The guest list in his garden is a long one, and a virtual who's who of vegetables and flowers. This year, he has six types of potatoes, three of peas, two beets, carrots, cauliflowers, broccoli, zucchini, and tomatoes and cucumbers in a greenhouse he also built.

In the flower department, there's pansies, petunias, clarkia, godetia, schizanthus, calendula, alyssums, nemesia, senteurea, phacelia, sweet peas, two kinds of poppies (both legal), lilacs, spirea, potentilia, geraniums, snap dragons (hey, I've heard of that one), delphiniums, columbine, forget-me-nots, gladiolus, dianthus, limnathes and scented stalks.

He also has a raspberry bush, saskatoons on the way and rhubarb ready to eat, if that's your thing.

Kutny keeps a written record of his garden every year to keep track of "what works, what doesn't." The book reminds him when plants were first seeded, when they first flowered and other details to make the process more successful in later years. Most books that give tips on "Northern" gardening consider Edmonton to be the last outpost of arctic gardening in North America.

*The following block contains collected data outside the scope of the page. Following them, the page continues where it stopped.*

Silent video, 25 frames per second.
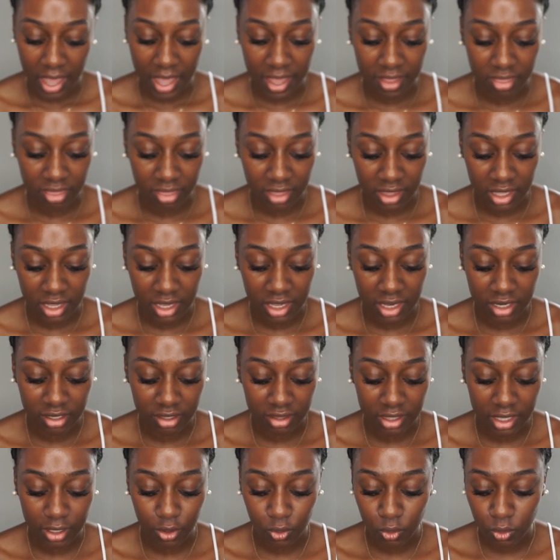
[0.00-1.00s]
And
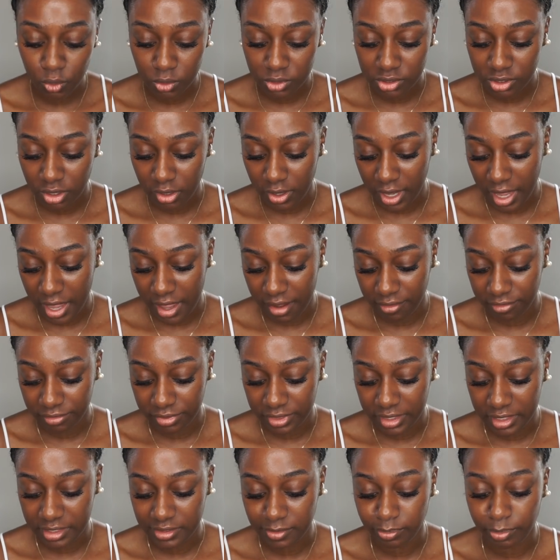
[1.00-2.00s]
then they also
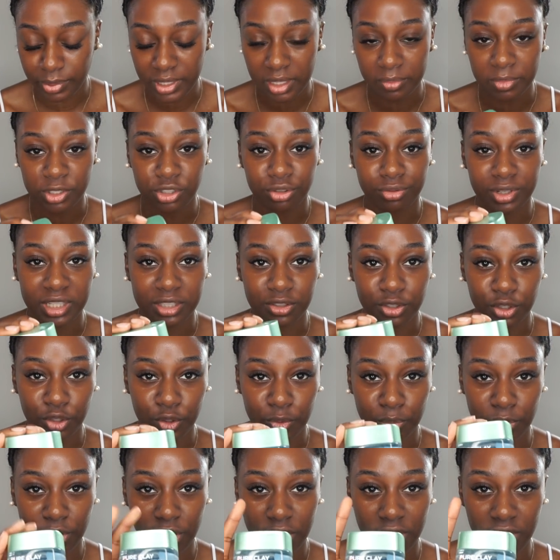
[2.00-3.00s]
have this blemish
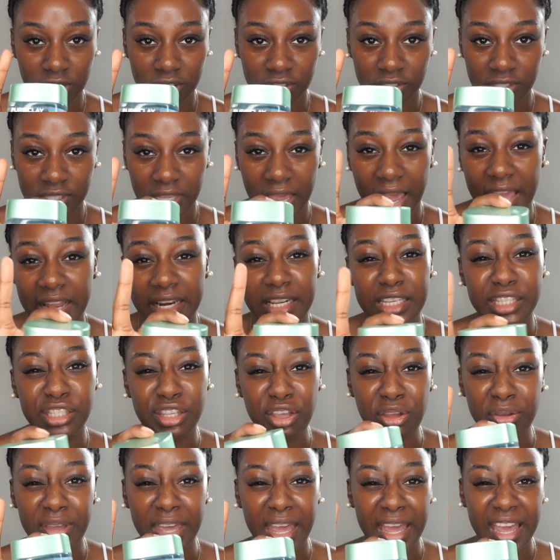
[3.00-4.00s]
rescue mask and
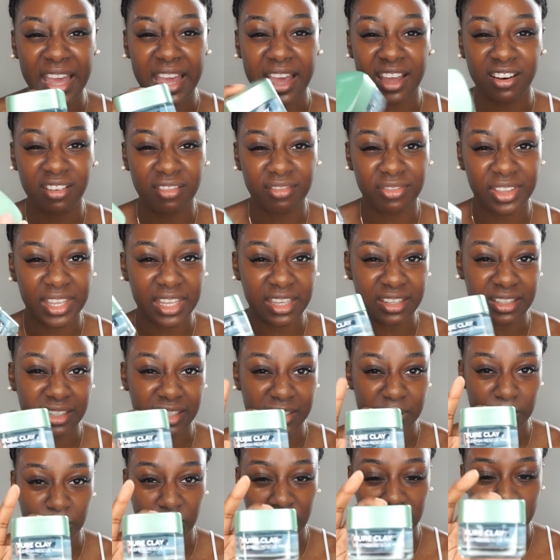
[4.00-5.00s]
it's okay, I don't think it
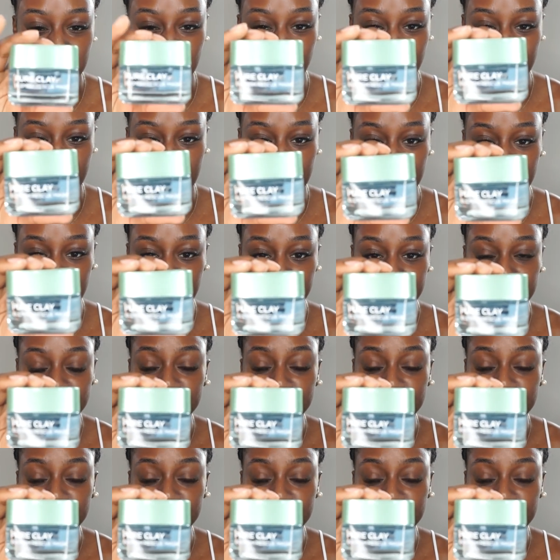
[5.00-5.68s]
does much, but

"It's still trial and error," he said. "You never know how the weather is going to react." This year has been most favorable. With all that rain, he's only had to water the garden twice.

Don't ask him how much weeding and hoeing he's done, however. "From the time I get home until the time I got to sleep," he said, "at least 10 to 12 hours a week."

"It couldn't see any reason in growing grass," he says. "All you can do with grass is cut it. With the prices of groceries up here, that should say enough" as to why he chose gardening over grass.

"I question whether the fruits and vegetables you get in the store have the nutritional value that bodies require," said Kutny. He finds he has enough produce -- after canning and freezing -- to feed him right through to Easter.

Kutny also sells seedlings and plants to local residents eager to start their own gardens. "Some days, I'd just like to leave it and go boating," admitted Kutny. "But as long as I keep it up, there's no major burden if I just leave it for a day."